*Task brief*:
Write out exactly every line from the one containing "(2.00 s to 3.00 s)" through the final line of the material below, both included. Pictures are to be skipped.

*Available data*:
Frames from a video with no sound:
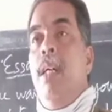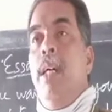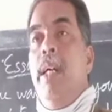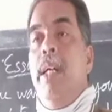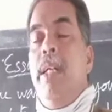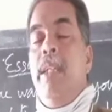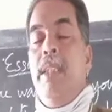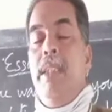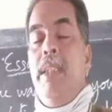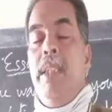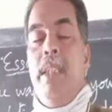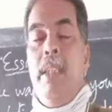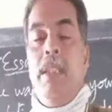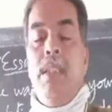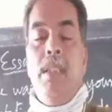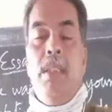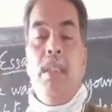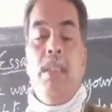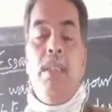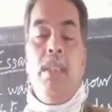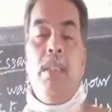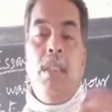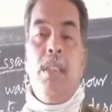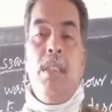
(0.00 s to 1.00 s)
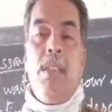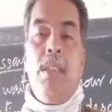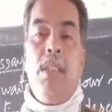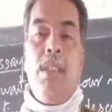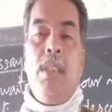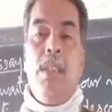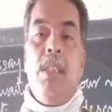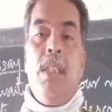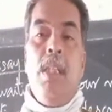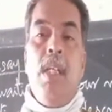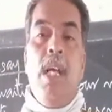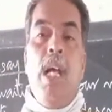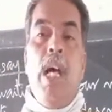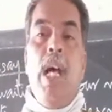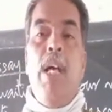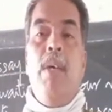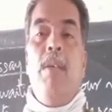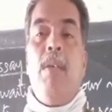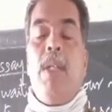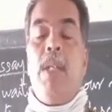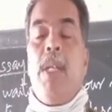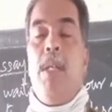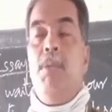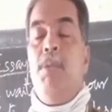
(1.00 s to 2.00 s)
and then I
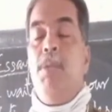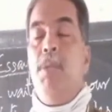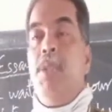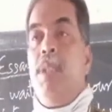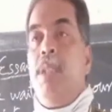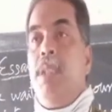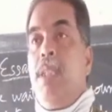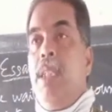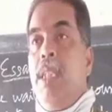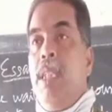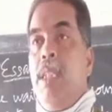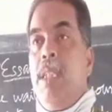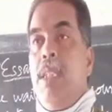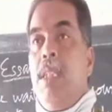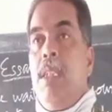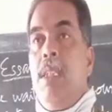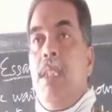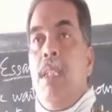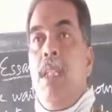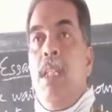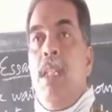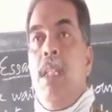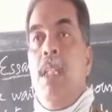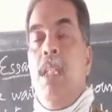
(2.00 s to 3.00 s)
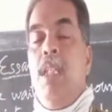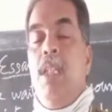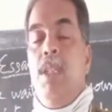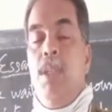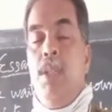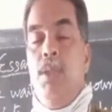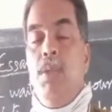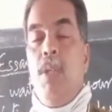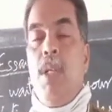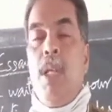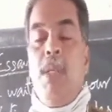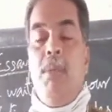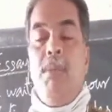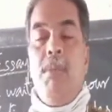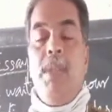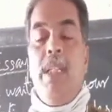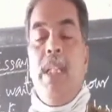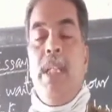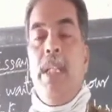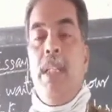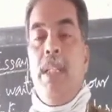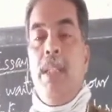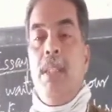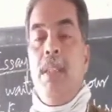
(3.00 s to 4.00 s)
will come to the station, you come
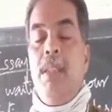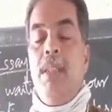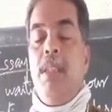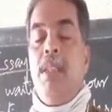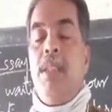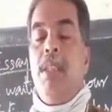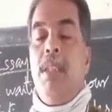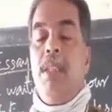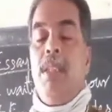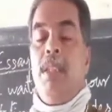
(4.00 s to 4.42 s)
there,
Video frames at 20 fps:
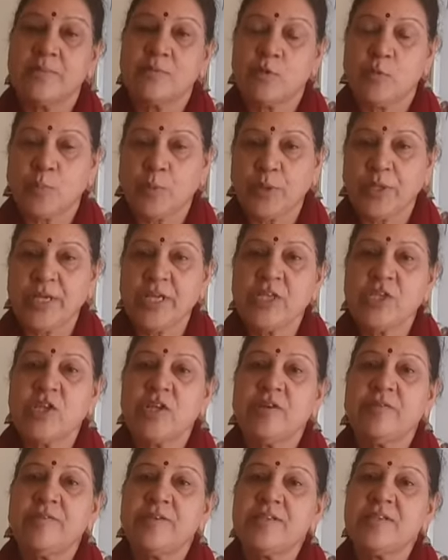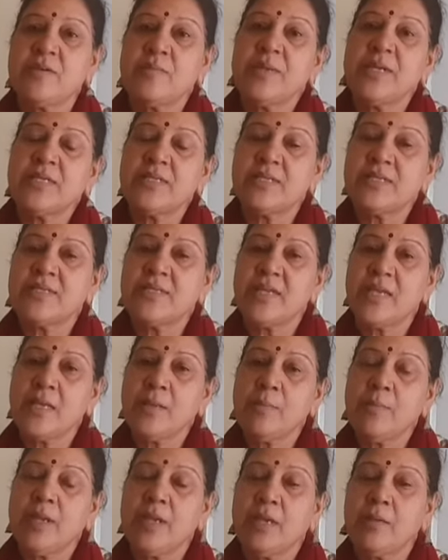So potential difference remains the
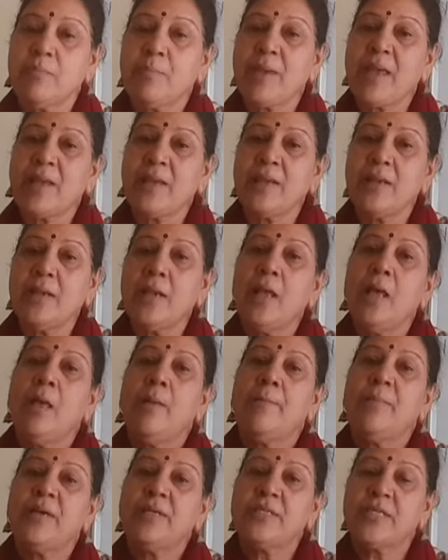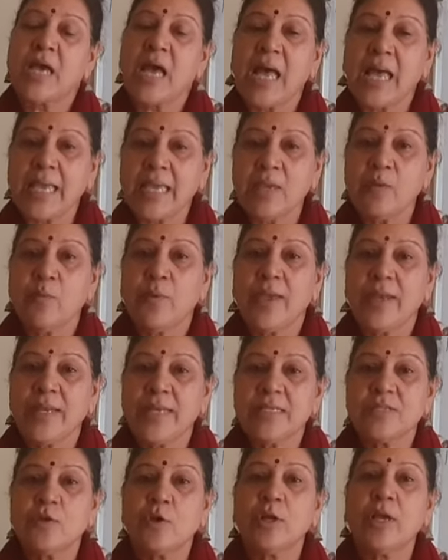same in parallel, but I
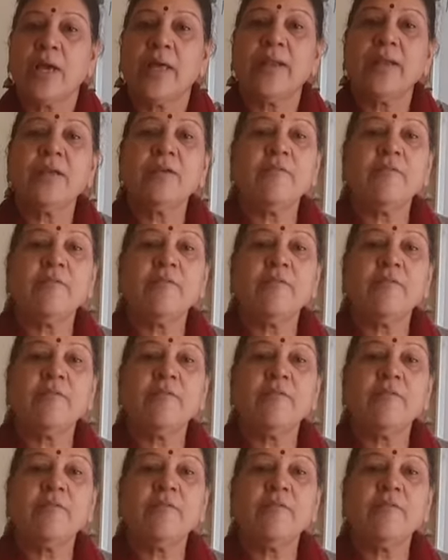varies or current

*Result for this task*:
(2.00 s to 3.00 s)
(3.00 s to 4.00 s)
will come to the station, you come
(4.00 s to 4.42 s)
there,
Video frames at 20 fps:
So potential difference remains the
same in parallel, but I
varies or current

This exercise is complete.